Westfalen-Blatt: Das WESTFALEN-BLATT (Bielefeld) zum Thema „Die CSU und der Euro“

Horst Seehofer kann Guido Westerwelle dankbar
sein. Neben dem Trauerspiel um das politische Schicksal des
Außenministers geht der Zickzackkurs des CSU-Chefs in Sachen Europa
beinahe unter. Überhaupt ist es ein Faszinosum: Seehofer und seine
Christsozialen, die zum schlechten Erscheinungsbild der
schwarz-gelben Bundesregierung mindestens genauso viel beigetragen
haben wie die Liberalen, sind in der öffentlichen Wahrnehmung bislang
weitgehend unbeschadet davongekommen. Währenddessen scheint das
Einprügeln auf die FDP fast zu einer Art Volkssport geworden zu sein
scheint. Das darf allerdings nicht darüber hinwegtäuschen, dass
Seehofers jüngste Aussagen enorme Sprengkraft besitzen. Sein »Ja,
aber« hat durchaus das Potential, die Unionsparteien zu entzweien und
die uneingeschränkte Loyalität gegenüber der europäischen Idee, derer
man sich in CDU und CSU so gern und oft rühmt, in Frage zu stellen.

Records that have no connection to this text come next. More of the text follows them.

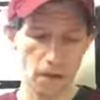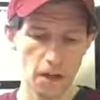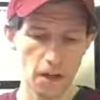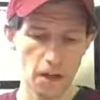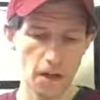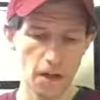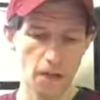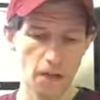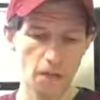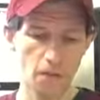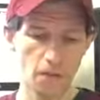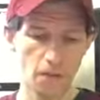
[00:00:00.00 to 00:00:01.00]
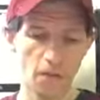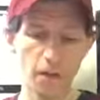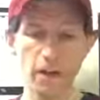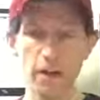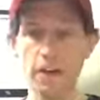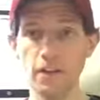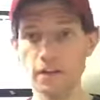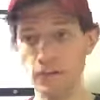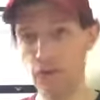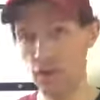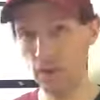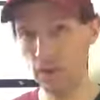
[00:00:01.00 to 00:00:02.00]
Now, what is
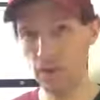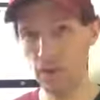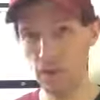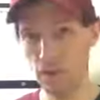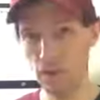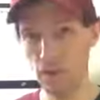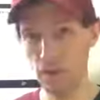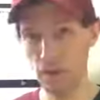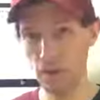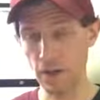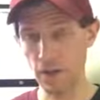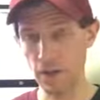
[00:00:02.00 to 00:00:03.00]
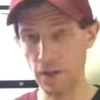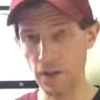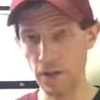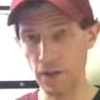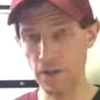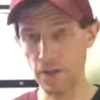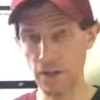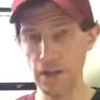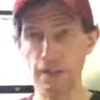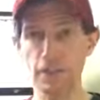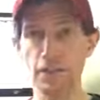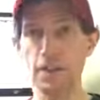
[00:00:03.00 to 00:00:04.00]
GP120? Like I
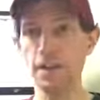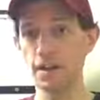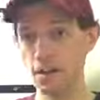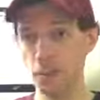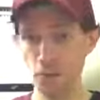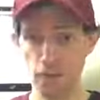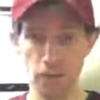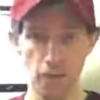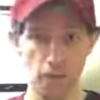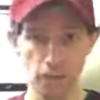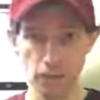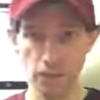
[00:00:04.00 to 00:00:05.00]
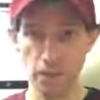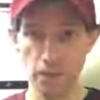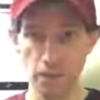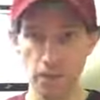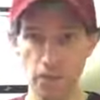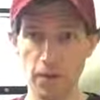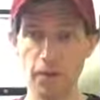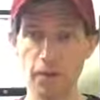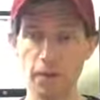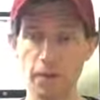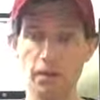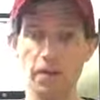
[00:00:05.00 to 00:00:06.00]
said, it comes from
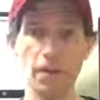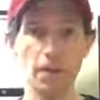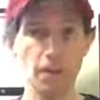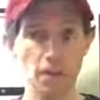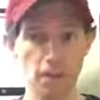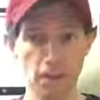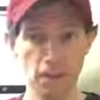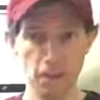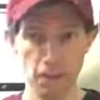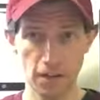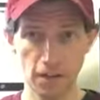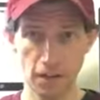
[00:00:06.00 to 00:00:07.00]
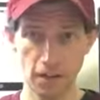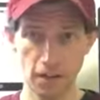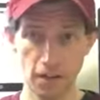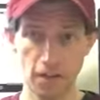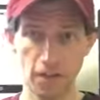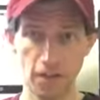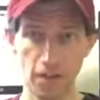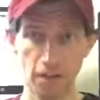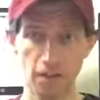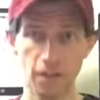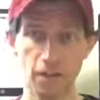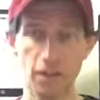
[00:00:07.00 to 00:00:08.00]
GP160. It's
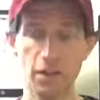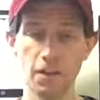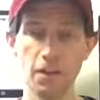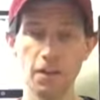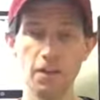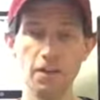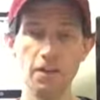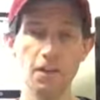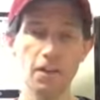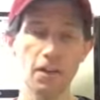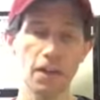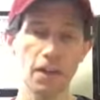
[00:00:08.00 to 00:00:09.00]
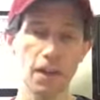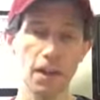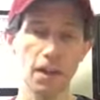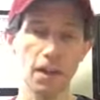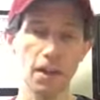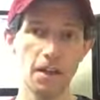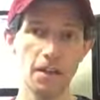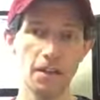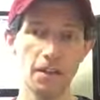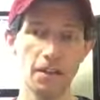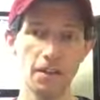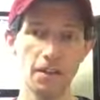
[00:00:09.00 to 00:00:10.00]
cleaved, and
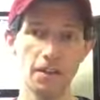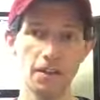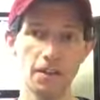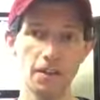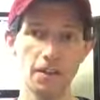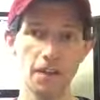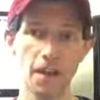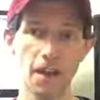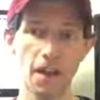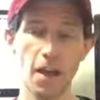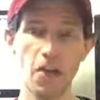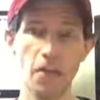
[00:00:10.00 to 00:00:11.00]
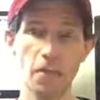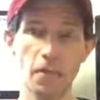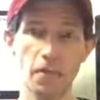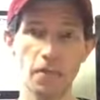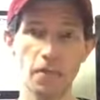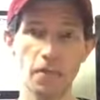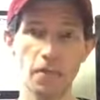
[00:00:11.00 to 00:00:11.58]
this helps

Zwar stimmt Seehofer dem Euro-Rettungsschirm im Grundsatz zu, eine
europäische Wirtschaftsregierung oder einen europäischen
Finanzminister aber lehnt er kategorisch ab. Bleibt es dabei, ist
Kanzlerin Angela Merkel zwar mit Blick auf die Abstimmung im
Bundestag Ende September geholfen. Das aber nützt wenig, wenn sie
anschließend wegen des CSU-Vetos ihr Gesicht auf der internationalen
Bühne verliert. Schließlich weiß jedermann, dass die Idee der
Wirtschaftsregierung ein Zugeständnis Merkels an Frankreichs
Präsident Nicolas Sarkozy war, um die deutsche Idee der
Schuldenbremse für die 17 Länder der Euro-Zone durchzusetzen. Dass
sich dieser Kompromiss noch als sehr lohnend herausstellen könnte,
zeigt das erfreuliche Beispiel der Spanier, die eine Schuldenbremse
just beschlossen haben. Seehofer droht Merkels Konzept aus
Soforthilfe und Strukturveränderungen ins Wanken zu bringen, noch
bevor es in trockenen Tüchern ist. Doch muss es ja gerade darum
gehen, das Hauptproblem – die drastische Verschuldung der Staaten –
in den Griff zu bekommen. Alle bisherigen Versuche, dieses Ziel zu
erreichen, sind kläglich gescheitert Wer also wie Seehofer eine
solide Haushaltsführung allüberall erwartet, neue Instrumente der
Reglementierung jedoch ablehnt, muss auch sagen, wie er sonst
vorzugehen gedenkt. Das weiß der CSU-Chef natürlich, aber trotzdem
bleibt er im Ungefähren. So klingt sein Ruf nach Strafen vom
Zahlungsstopp bis hin zum Ausschluss einzelner Staaten gut, löst aber
kein einziges der aktuellen Probleme. Doch das will Seehofer auch gar
nicht. Er lässt lieber die Kanzlerin machen, um selbst aus der weit
verbreiteten Europa-Skepsis politisches Kapital zu schlagen. Der
CSU-Chef redet Europa das Wort und hält sich doch ein Hintertürchen
offen. Der Ministerpräsident gibt mal wieder den Populisten, indem er
die bayerische Seele streichelt. Bleibt Seehofer bei diesem Kurs, ist
er nicht nur für die Bundesregierung, sondern auch für Europas
Zukunft gefährlicher, als es Guido Westerwelle jemals war.